И Стази месяц жила почти затворницей, если можно было считать затворничеством нахождение у Верены, где постоянно собиралась самая различная публика. Верена сотрудничала с берлинским «Новым словом», единственной выходящей на русском газетой на всю Европу, за исключением Балкан и «Парижского вестника» во Франции. Но последний был разрешен к распространению только в пределах Франции и оставался чисто эмигрантским органом, с очень ограниченным кругом читателей, заполнялся исключительно материалами местного характера или какими-то архаическими воспоминаниями о жизни в дореволюционной России и, конечно, не мог претендовать на серьезную политическую роль. Так что фактически оставалось одно берлинское «Новое слово». Но эта газета выходила под строжайшим контролем Восточного министерства, и там даже не разрешалось упоминать слово «русский», не говоря уже о какой-либо серьезной национальной русской пропаганде. Фактически это была чисто немецкая газета, только на русском языке, и заполнялась она материалами такого сомнительного свойства, что заслужила самую отрицательную оценку со стороны всех русских, находившихся в Германии.
К Верене нередко приходили главные идеологи газеты, чтобы обсудить ту или иную статью, но все обсуждения сводились к пустым поправкам – дело заключалось в том, что статьи для нее писали не русские, а чиновники Восточного министерства, вроде Лейббрандта, Дрешера или Миддельгаупта, которые были весьма ограниченны даже на неопытный взгляд Стази.
Сколько раз Стази, сидевшая за единственным коктейлем в уголке, слушала страстные речи Верены:
– Да вы поймите, что бездарность и полная политическая беспомощность «Нового слова» уже вошла в поговорку!
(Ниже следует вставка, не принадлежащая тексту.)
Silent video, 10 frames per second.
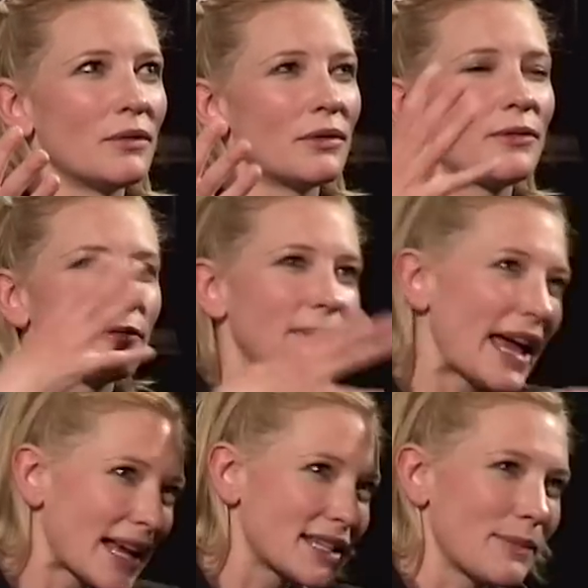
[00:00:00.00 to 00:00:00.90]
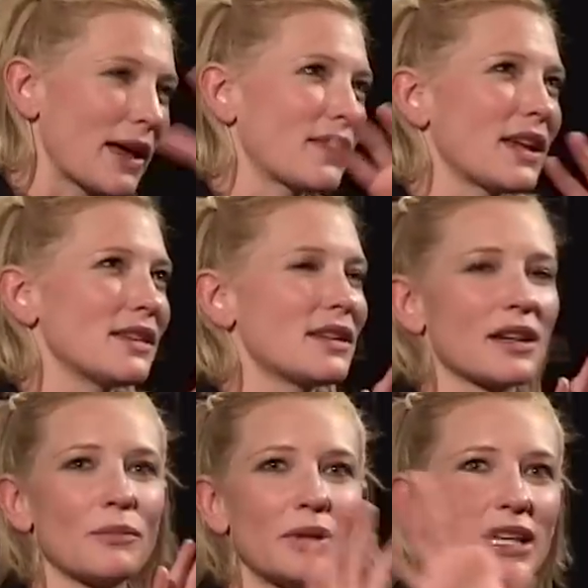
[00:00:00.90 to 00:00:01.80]
reflect about things in a
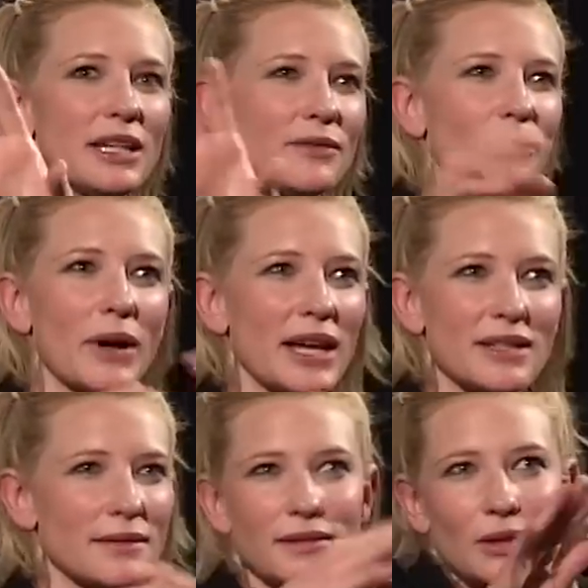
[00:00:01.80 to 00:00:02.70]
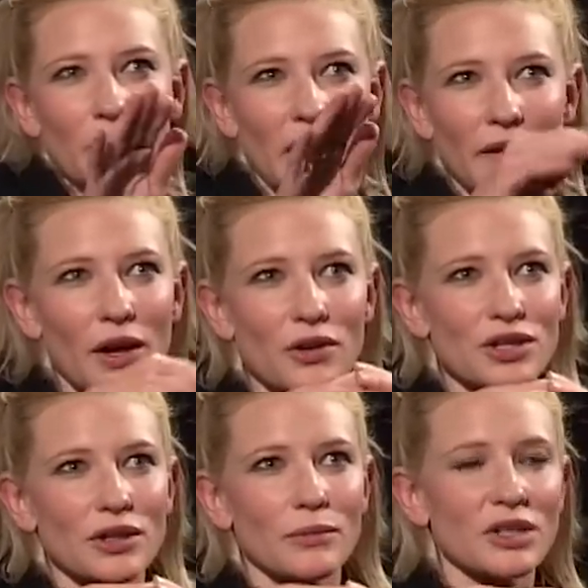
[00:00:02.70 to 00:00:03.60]
completely different way to, to looking at the
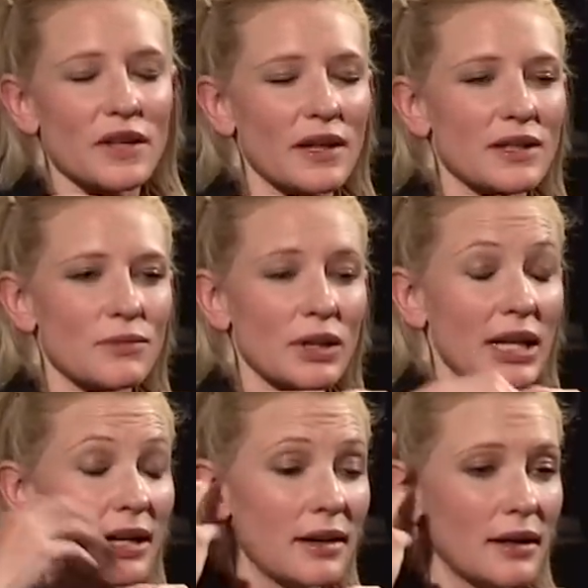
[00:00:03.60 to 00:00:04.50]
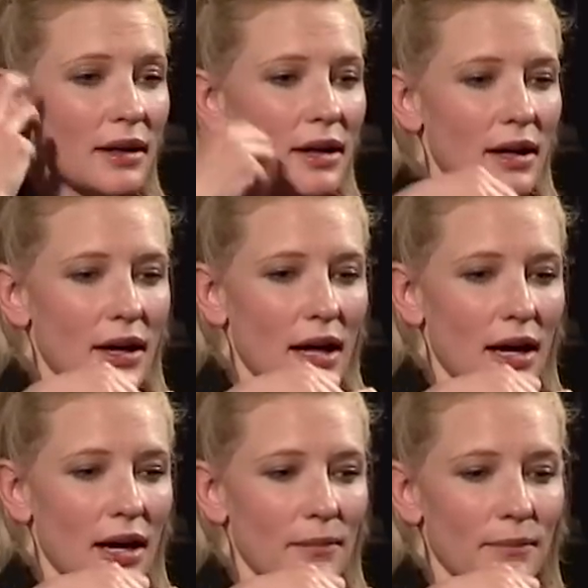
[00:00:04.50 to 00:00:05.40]
ocean, which I think is really...
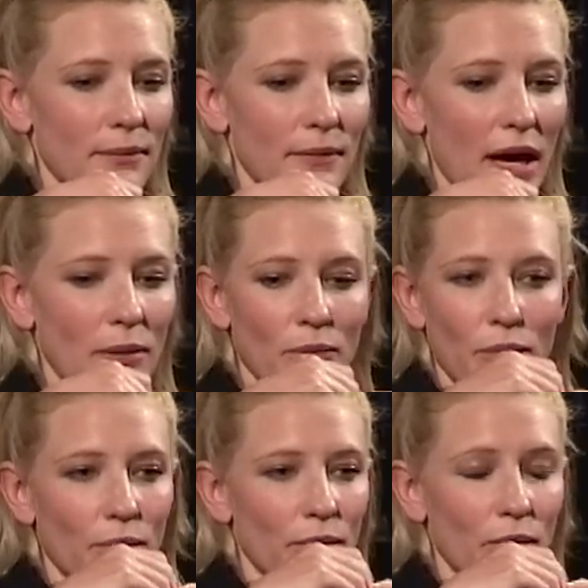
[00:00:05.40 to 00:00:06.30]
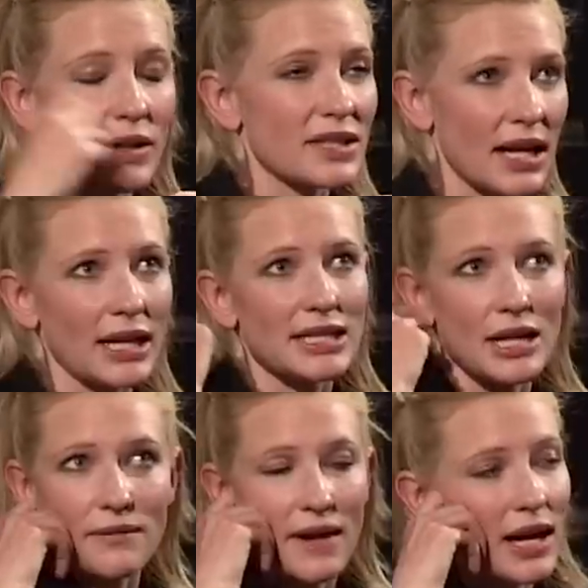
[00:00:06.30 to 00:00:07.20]
Um, and we're staying in
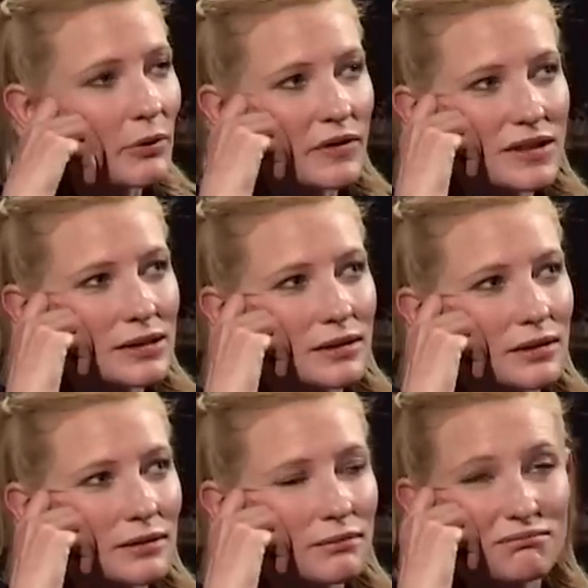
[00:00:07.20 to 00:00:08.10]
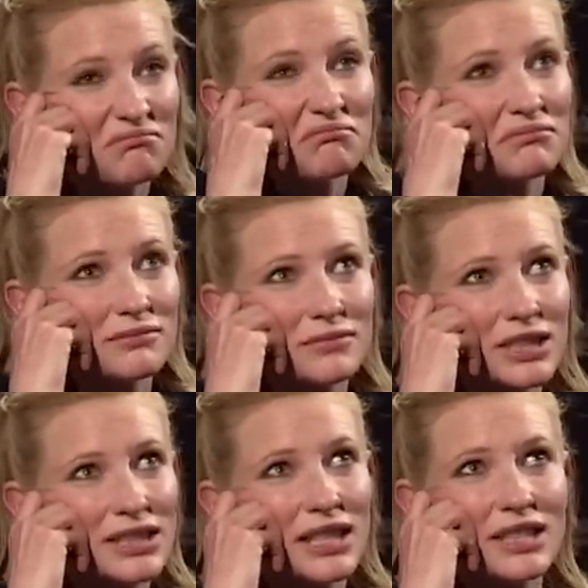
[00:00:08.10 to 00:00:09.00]
Santa Fe and we just,
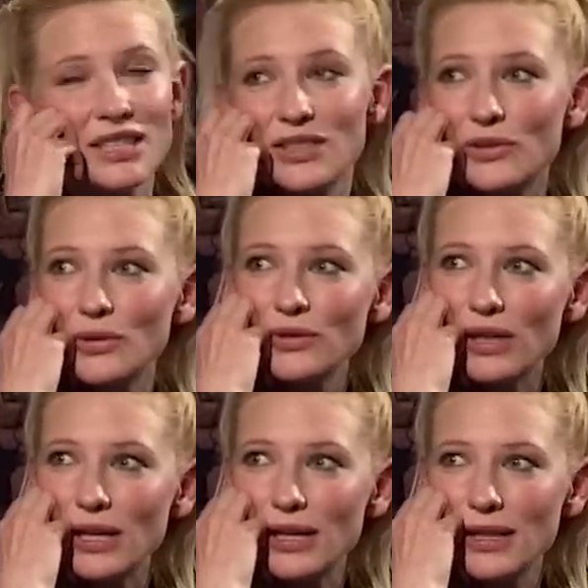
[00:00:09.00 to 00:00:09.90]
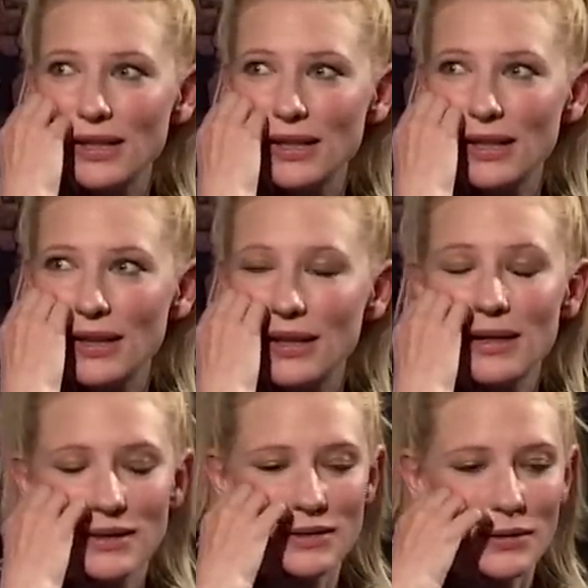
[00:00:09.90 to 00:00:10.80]
just think it's extraordinary.
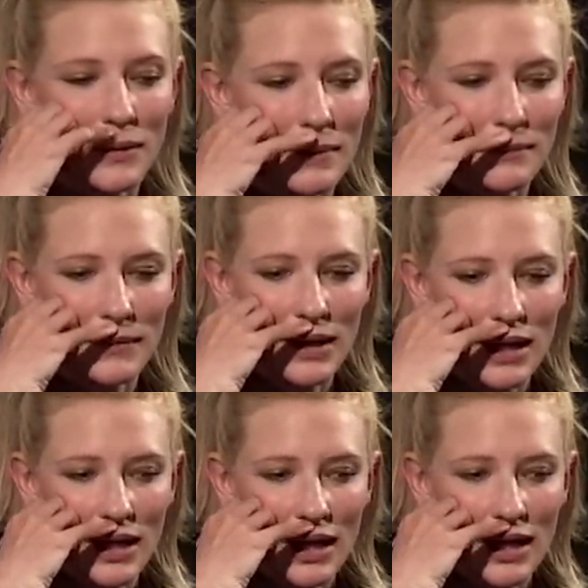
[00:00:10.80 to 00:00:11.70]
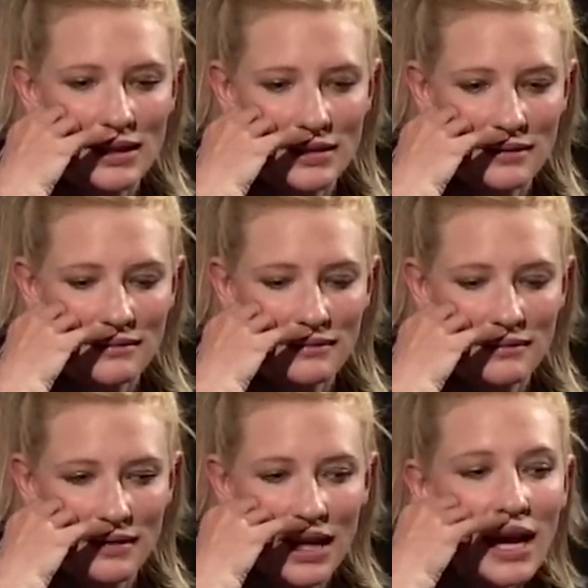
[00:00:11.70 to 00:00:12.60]
So um, it's,
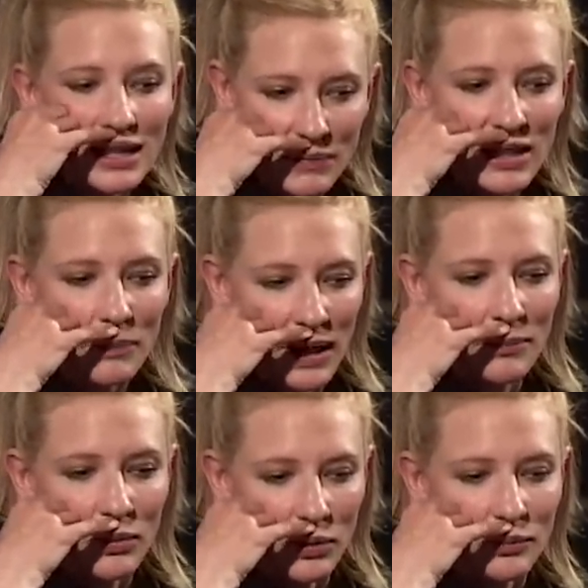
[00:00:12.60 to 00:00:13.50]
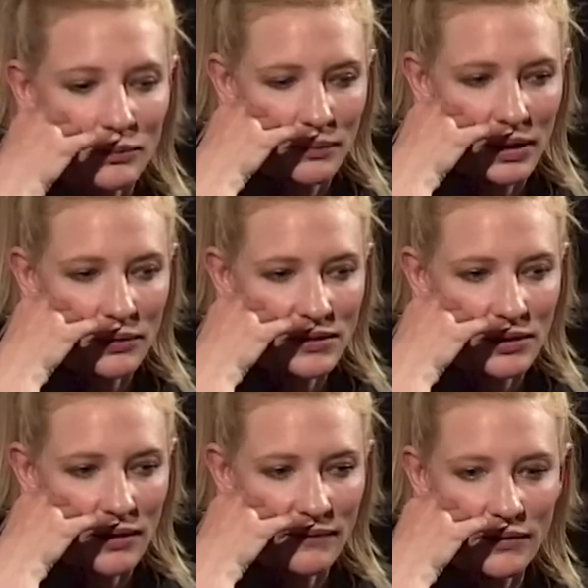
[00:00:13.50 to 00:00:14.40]
yeah, it's been the people... But
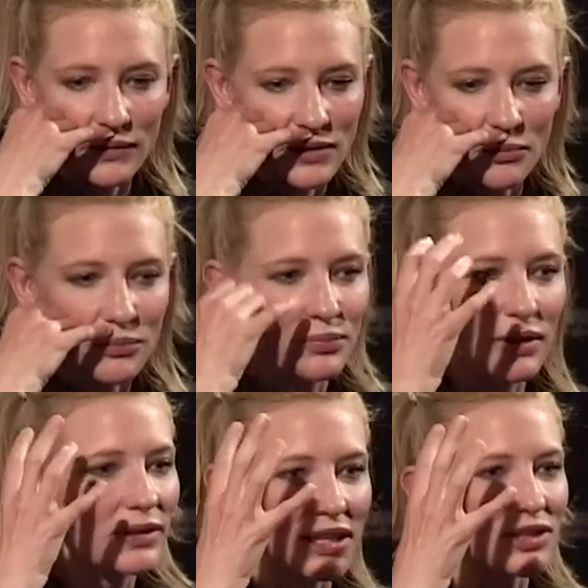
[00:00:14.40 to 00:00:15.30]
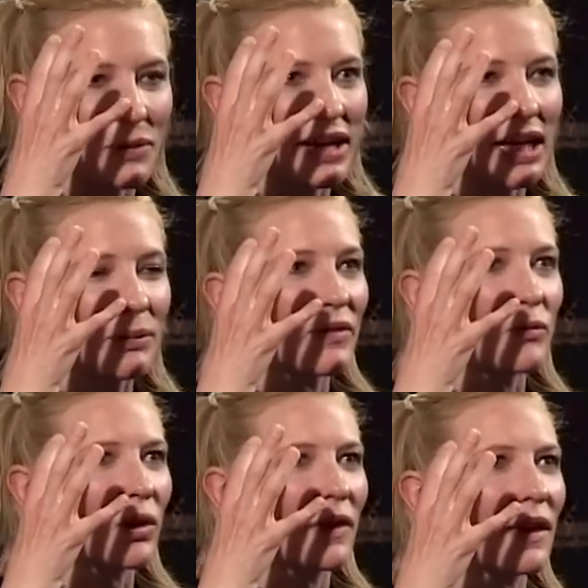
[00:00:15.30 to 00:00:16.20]
also I feel so privileged waking up every
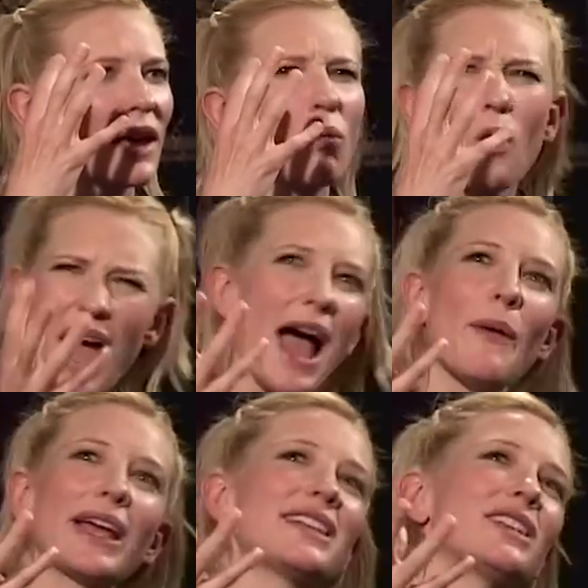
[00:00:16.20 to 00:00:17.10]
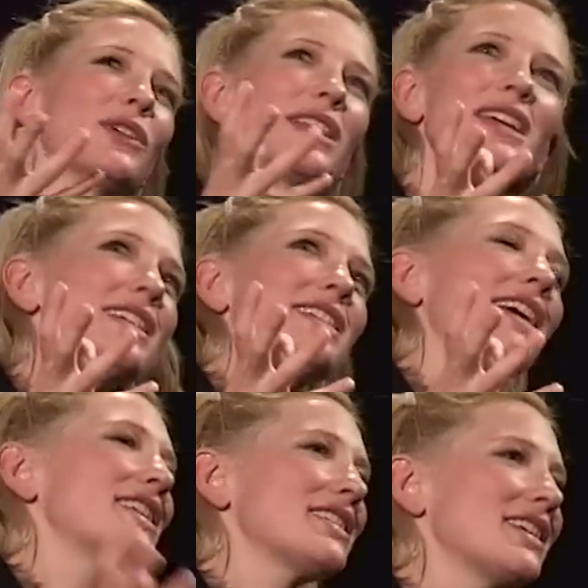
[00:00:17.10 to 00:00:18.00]
morning thinking, wow, I get to look at this. I
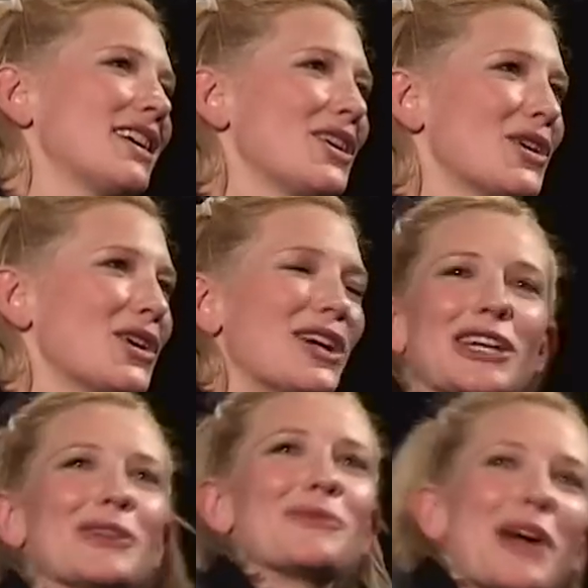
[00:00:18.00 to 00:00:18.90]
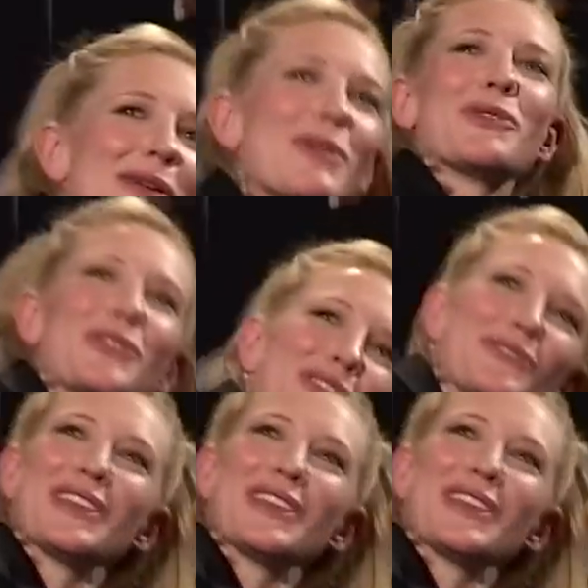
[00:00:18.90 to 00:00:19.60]
get to ride my horse through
Уже давно никто даже не удивляется вашим глупейшим статьям, тем более что три четверти Берлина знает, что большинство их написаны вами или другими олухами из вашего министерства!
После их визитов Верена в отчаянии бросалась в кресло и стискивала голову руками.
– Уже сколько лет мы бьемся за то, чтобы превратить «Слово» в серьезный русский политический орган, но все наталкивается на глухую стену. Ведь это смешно: во всей Европе нет ни одной газеты, которая могла бы претендовать на роль русского печатного органа. О, Германия – страна маразма! – восклицала она и принималась нервно ходить по гостиной, напоминая пантеру. Стази смотрела на Верену уже почти с восторгом, прощая ей и жесткость, и молчание о Трухине. Так вот какие женщины были раньше в той стране, какую она потеряла и о которой мечтала… – Но что газета! Это сиюминутно, в конце концов! Но куда плачевней пропаганда при помощи книг! Авторам платятся громадные деньги за работы по разоблачению теории и практики большевизма, и написано их немало, серьезных, ценных, разрабатывающих актуальные проблемы весьма основательно. Так ведь нет! Нет, нет и нет! Все рукописи должны пройти так много цензурных инстанций и так долго залеживаются в столах и сейфах разных ведомств, что теряют свою актуальность и большей частью совсем не печатаются. Полтора или два десятка тонюсеньких брошюрок весьма сомнительного качества – вот жалкий итог почти четырехлетней работы сотен людей в Восточном министерстве! Не говорю уже о штабе Розенберга, министерстве пропаганды, СС, верховном командовании и прочих конторах, занимающихся германской пропагандой на востоке. Это черт знает что!